Police detained the stork after a man saw a tag on it and caught it, suspecting it was a spying device.
The bird was spotted by a fisherman in the Nile River, in the Qena region, as it swam with other birds. The fisherman noticed that the bird had a device attached to its feathers, which he feared could be used to gather information.
Experts then examined the device to see if it could have been used to gather intelligence, but it turned out that the stork had been tagged by zoologists to track its migration, according to The Guardian.
Nature Conservation Egypt told the newspaper that the White Stork, which they named Menes, was released into a conservation area in southern Egypt but flew to an island in the Nile where it was caught and eaten.
The group said on a Facebook post, "Storks have been part of the Nubian diet for thousands of years, so the actual act of eating storks is not in itself a unique practice. However, the short-lived success story of getting Menes released was not enough to keep him safe till he exited Egypt.
"Egypt has long suffered from issues of uncontrolled hunting. However, it is important to always balance the needs of local communities with the needs of nature and biodiversity conversation. We truly are saddened by the tragic end to Menes' journey, but once again, we would like to thank the park rangers of Aswan for their excellent initial efforts to get Menes the White Stork released safely into a protected area."
The capture of the stork was seen as an example of popular xenophobia and paranoia which has been used as a political tool by the former president, Hosni Mubarak, the deposed president Mohammed Morsi and now the current army-backed regime.
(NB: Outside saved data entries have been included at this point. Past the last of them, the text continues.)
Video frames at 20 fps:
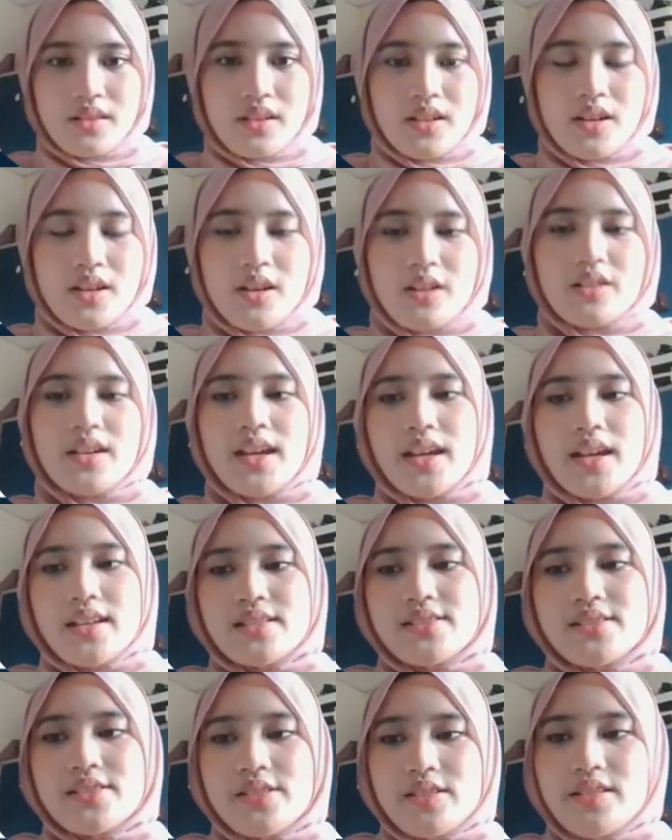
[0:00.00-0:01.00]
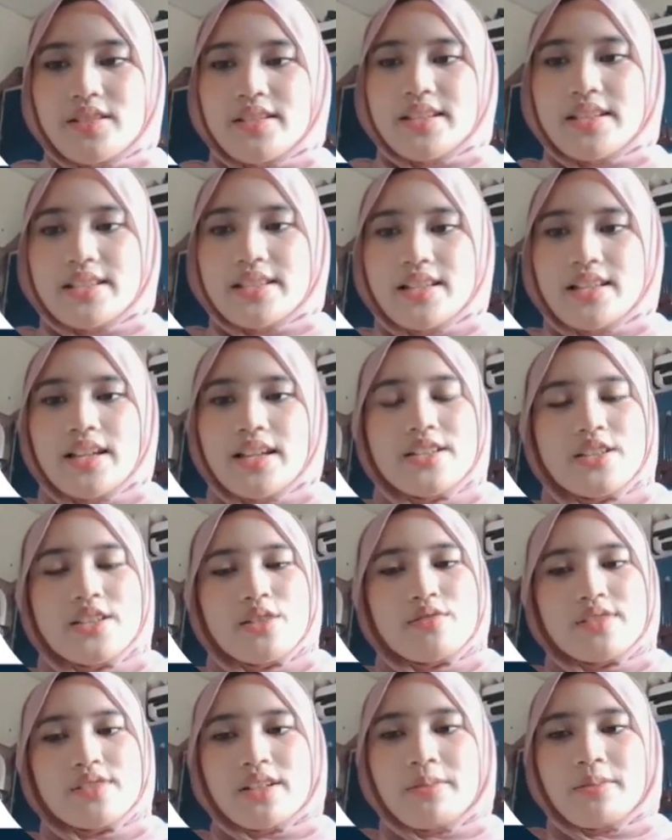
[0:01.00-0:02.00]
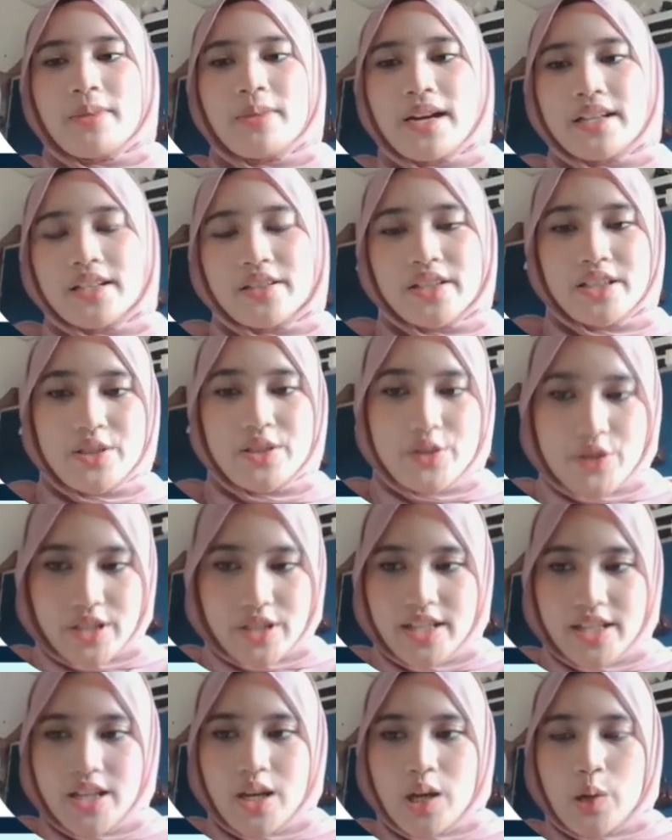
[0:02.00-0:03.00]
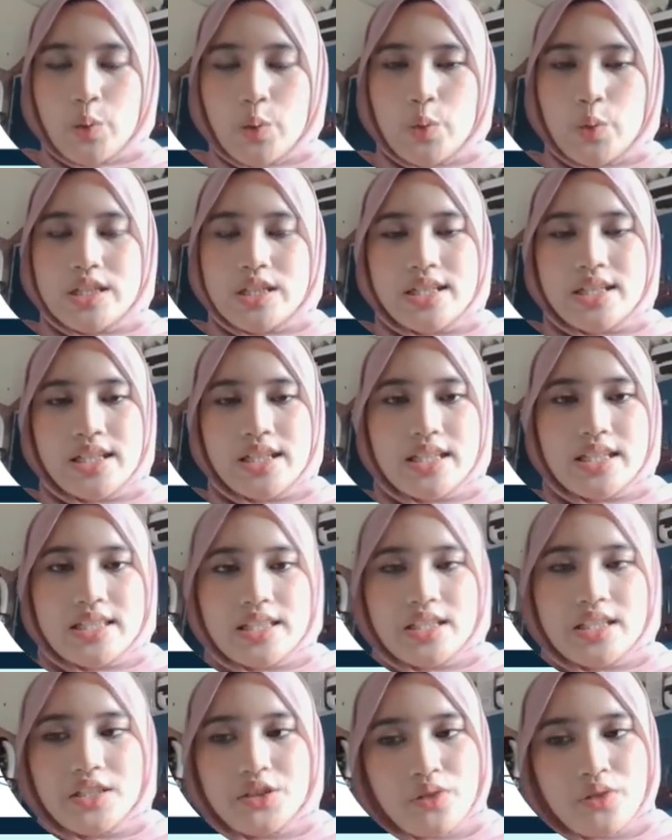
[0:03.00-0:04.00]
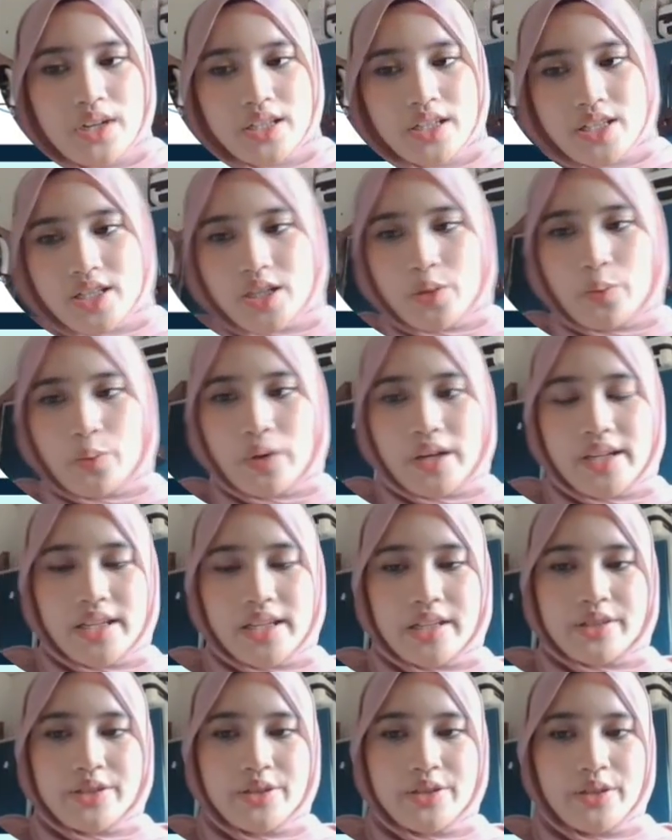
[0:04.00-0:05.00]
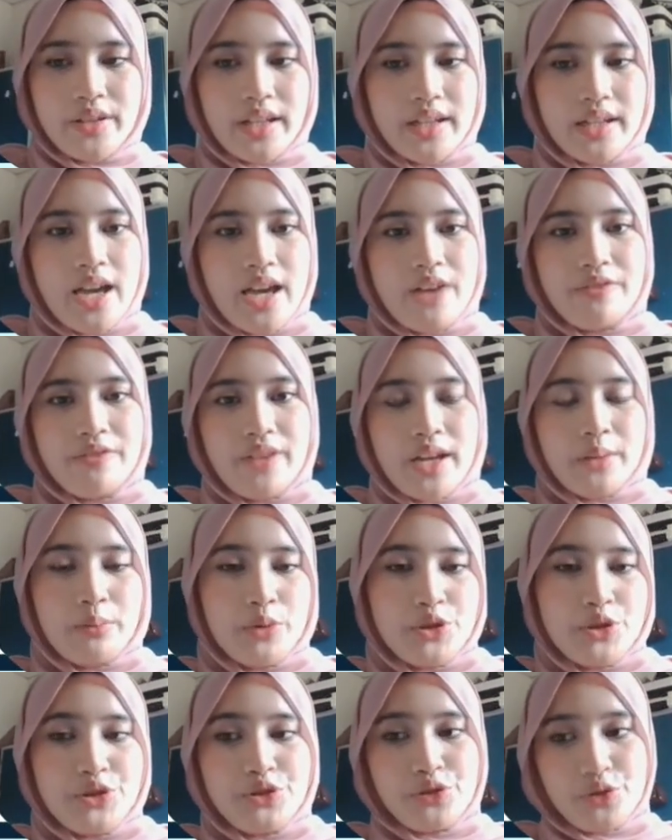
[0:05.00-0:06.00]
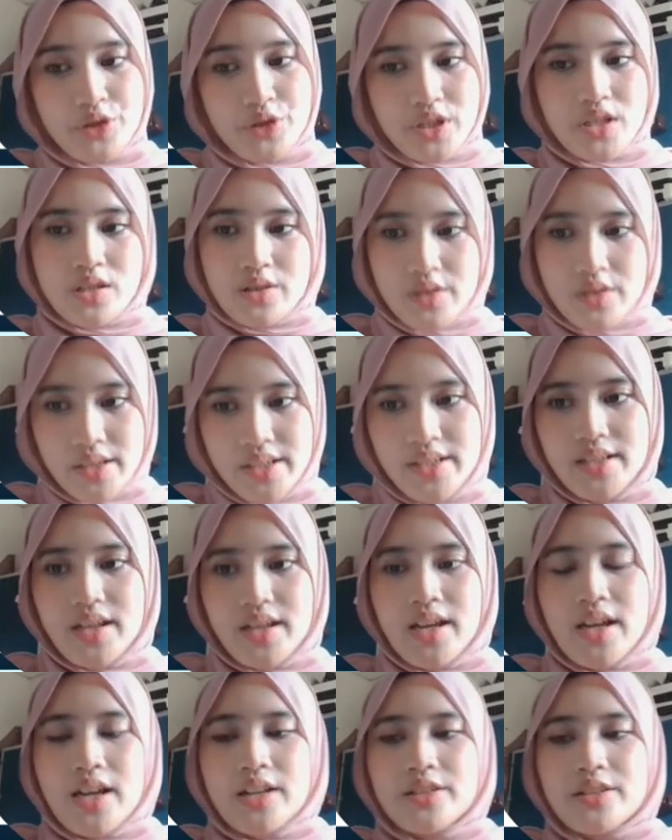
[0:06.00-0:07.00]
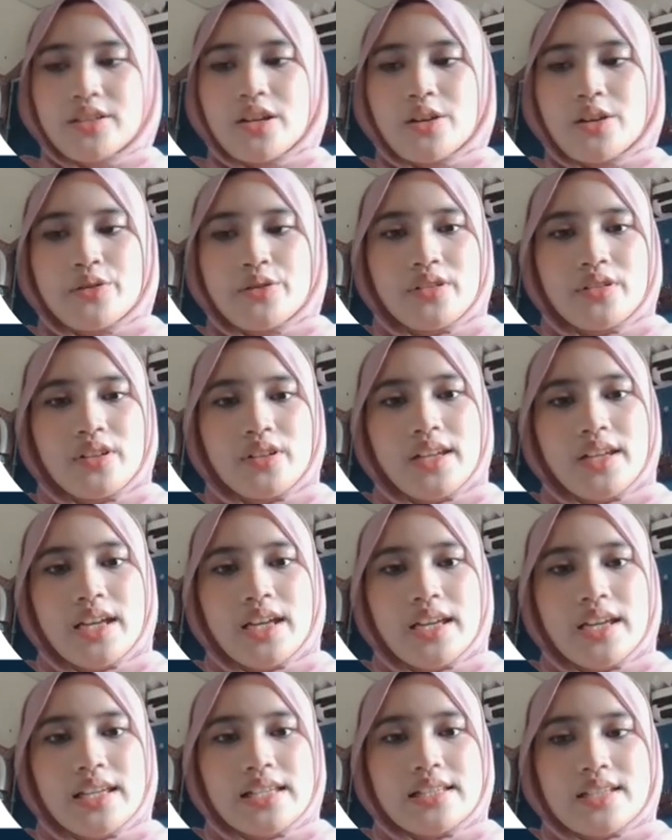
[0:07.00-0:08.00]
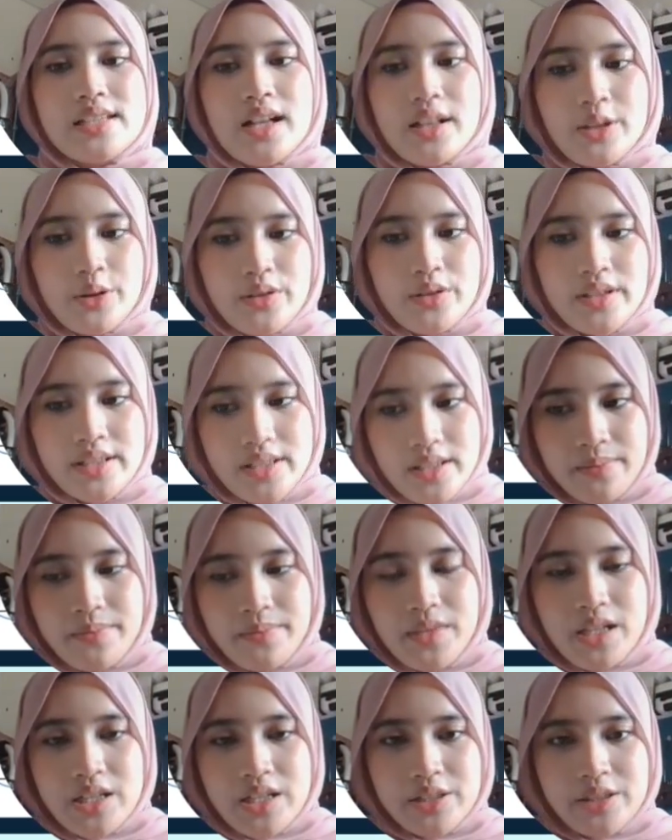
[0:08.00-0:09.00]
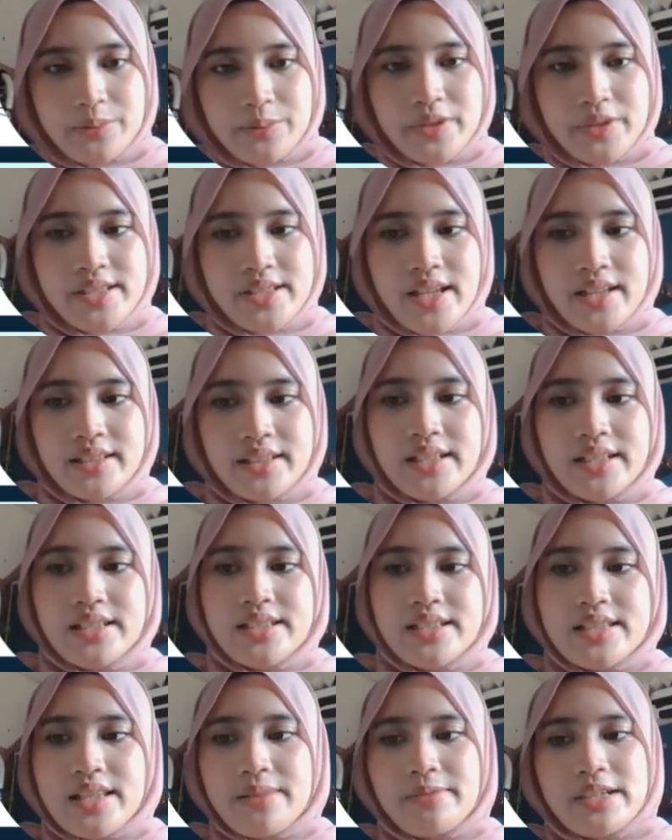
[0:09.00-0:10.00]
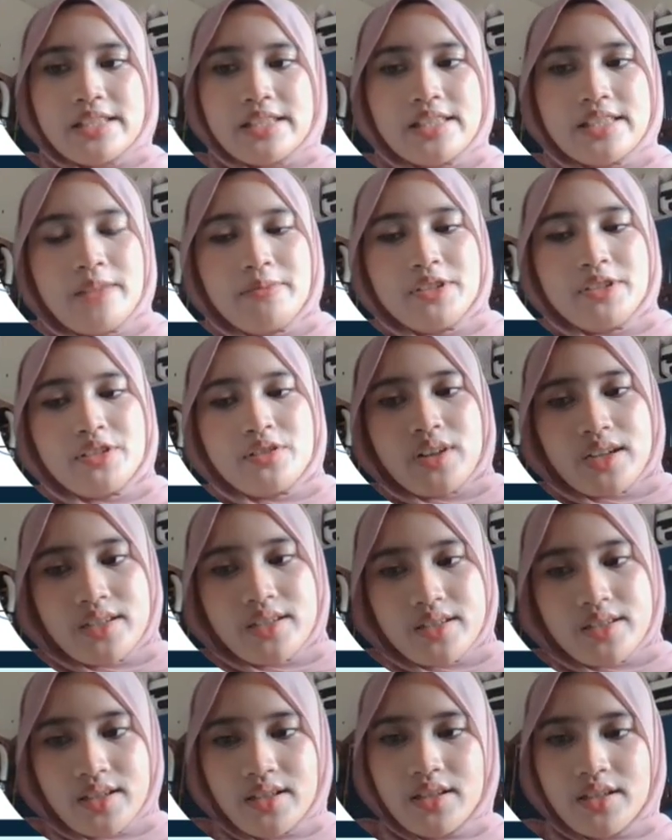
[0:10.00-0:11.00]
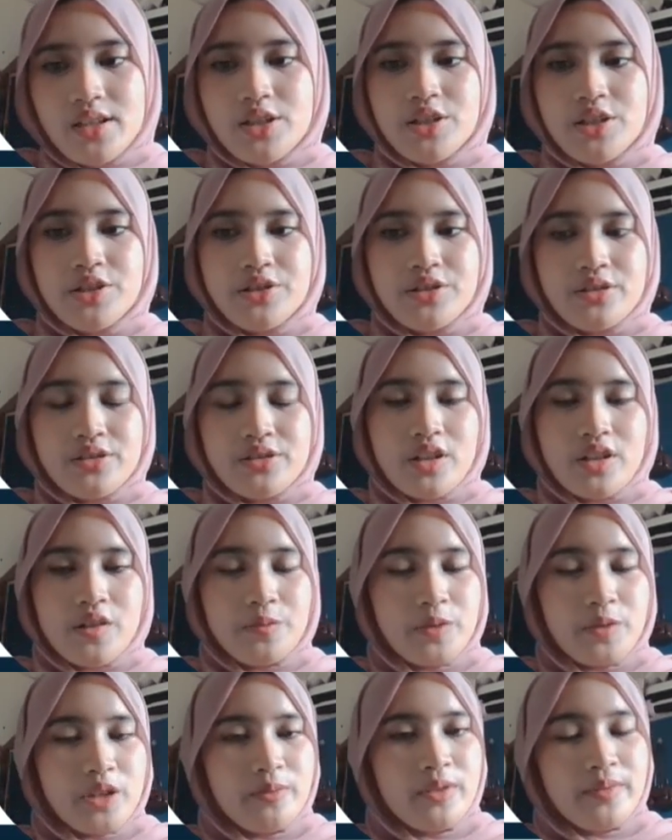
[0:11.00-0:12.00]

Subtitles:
Okay, so this slide shows a binary tree, which is a structure where each node can have at most two children. The root node here is algorithm, representing step-by-step instruction used to solve problem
In the past, an Egyptian official complained that the Mossad released attack sharks into Egyptian waters.
Egypt, however, is not the only country to have caught animals claiming they are Israeli spies. Turkish authorities announced in May 2012 that they had found a bird used by Israel for espionage purposes. In December, officials in Darfur also announced that they had found an Israeli “spy eagle.”
Israeli officials confirmed that the eagle bore a tracking device, but explained that it was for the simple purpose of tracking the bird itself, as part of a study to ensure the safety of the rare species.